SAS Real-Time Decision Manager (RDM) is designed for inbound communications, complementing outbound communication solutions. It aims at real-time delivery of decisions and recommendations during a customer interaction to optimize that interaction to improve revenue, growth and retention. For example, in retail banking, a customer might come in with a new job with very different income and needs financial guidance – this must be real-time as the bank did not have this information earlier.
SAS Real-Time Decision Manager supports in person, call center, website, IVR, ATM/POS, mobile channels and is tightly integrated with SAS Marketing Automation – it shares a UI, data model, contact and response history etc. SAS Real-Time Decision Manager leverages data from customer profiles, historical data, real-time data being captured by the channel, other systems and SAS analytic models. Real-Time Decision Manager is designed to support business users, analytic users and technical administrators.
Real-Time Decision Manager is independent of the channels and plugs into the channel management systems to provide a decision. Real-Time Decision Manager gets web service requests from channel applications and responds by executing a decision flow and returning an answer – it acts, in other words, like a pure decision service. During the decision flow it can reach out to databases, other applications or external web services. It can execute analytic models and conditions and then returns the answer as a web service response.
The decision flow is specified by a business user and has a nice graphical interface common to many SAS applications. The flow can be defined using drag and drop from a palette of components including branches, filters etc. There is a task bar to manage the process and the diagrams can be annotated with notes and images. The flows start with a node for receiving request (the flow is exposed as a web service) and progress through a series of steps. These steps or activities can:
- Use models (developed by SAS Enterprise Miner, for instance) to score the customer – the business user does not see the details of the model or need to drill into the details.
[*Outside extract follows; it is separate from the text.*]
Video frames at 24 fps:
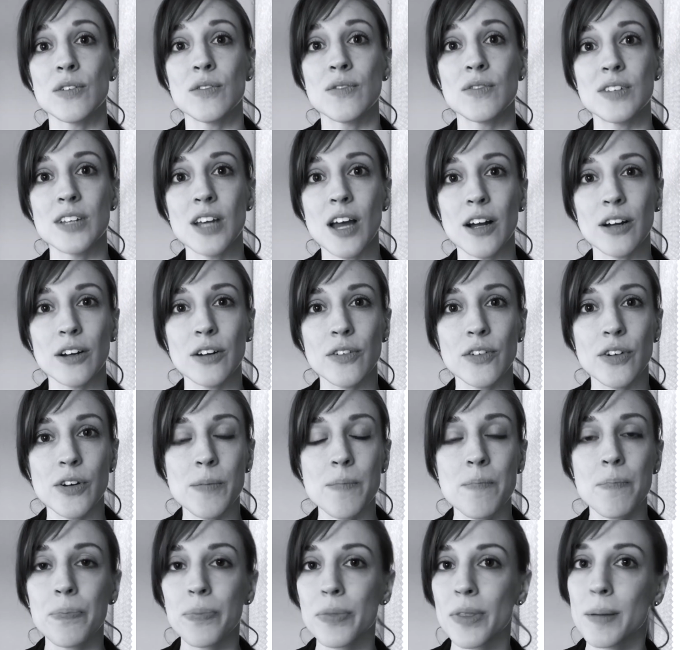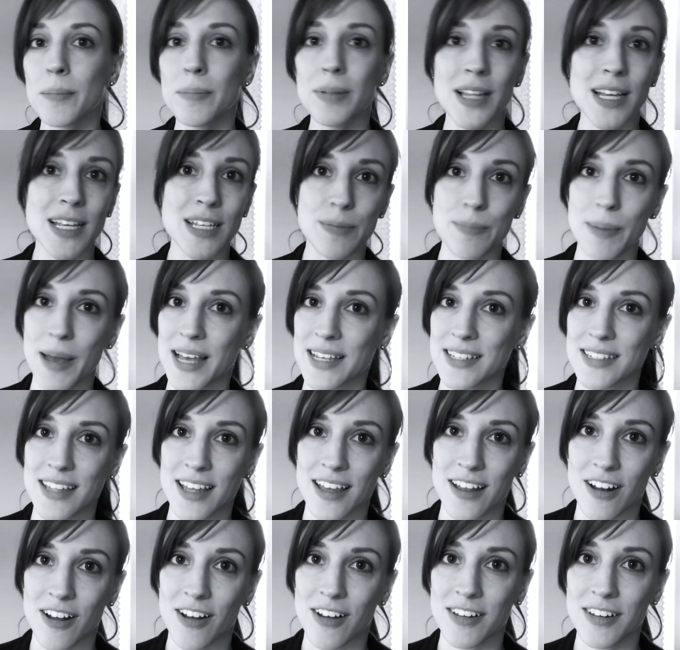photographer, please pass
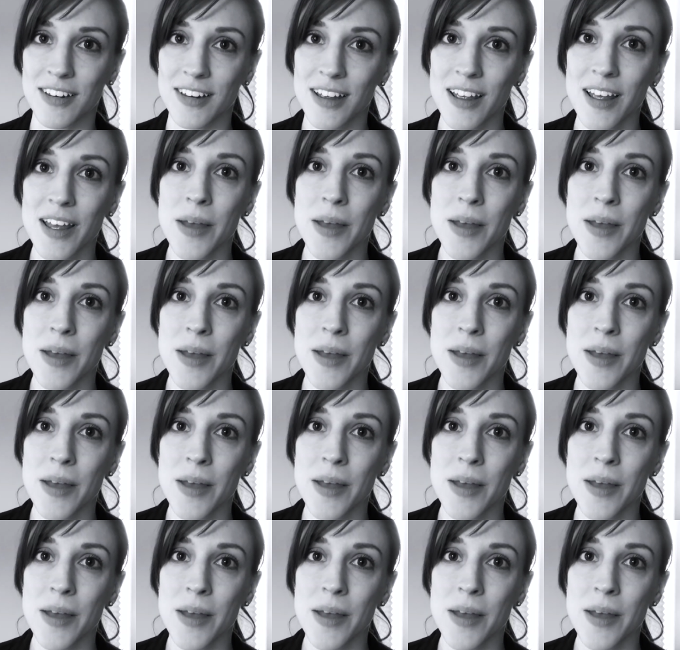that on.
- Execute a custom process (any web service call or SAS scripts) – provides a means to extend the capabilities of the solution with minimal development. These could be rules-based servicesto handle things like eligibility
- Access databases with SQL queries that are preconfigured so the user does not need to create queries themselves
- Filter by applying conditions – essentially rules that are highly constrained in terms of action (only yes/no in terms of further evaluating the customer to determine a specific communication ) but allow conditions to be written against all the data being managed.
- Branch based on data values
- Assign transactions to a reporting cell for later analysis
The business user can bring up a test interface and specify input parameters to see what result you get. You can save and manage the tests you want to use and re-run them. The nodes executed and any errors are reported as part of this. Impact analysis can be set up using standard SAS BI/reporting capabilities to act on the response data stored by the system (though there is not an out of the box impact analysis report).
Analytic users can develop models using normal SAS tools and then register models with SAS Model Manager. This makes the model available to the business user working on decision processes. The model can be updated and versioned independently of the decision flow, allowing constant updating of the models for improved performance.
Most customers are focused, obviously, on marketing and many use it in conjunction with SAS’ outbound campaign management component, SAS Marketing Automation. Some however use it for customer service and other customer-related decisions. Competitively this goes up against Chordiant Decision Manager, Unica, Oracle RTD, Convergys etc. SAS sees their product as more visual, easier for a business user to use, and clearly it has much tighter integration with SAS’ modeling tools which is a big plus for companies with a large investment there. They also feel their inbound/outbound integration is stronger. SAS believes that models developed based on knowledge of the domain and the data are still more effective than adaptive analytic models, and this is another difference from their competitors many of whom are very focused on these kinds of analytics. However SAS also knows that expert analysts can be a rare resource in many organizations, so it is developing a new solution called Rapid Predictive Modeling to enable non-modelers to develop expert models rapidly. I am getting a briefing on this soon and will blog about it when I do.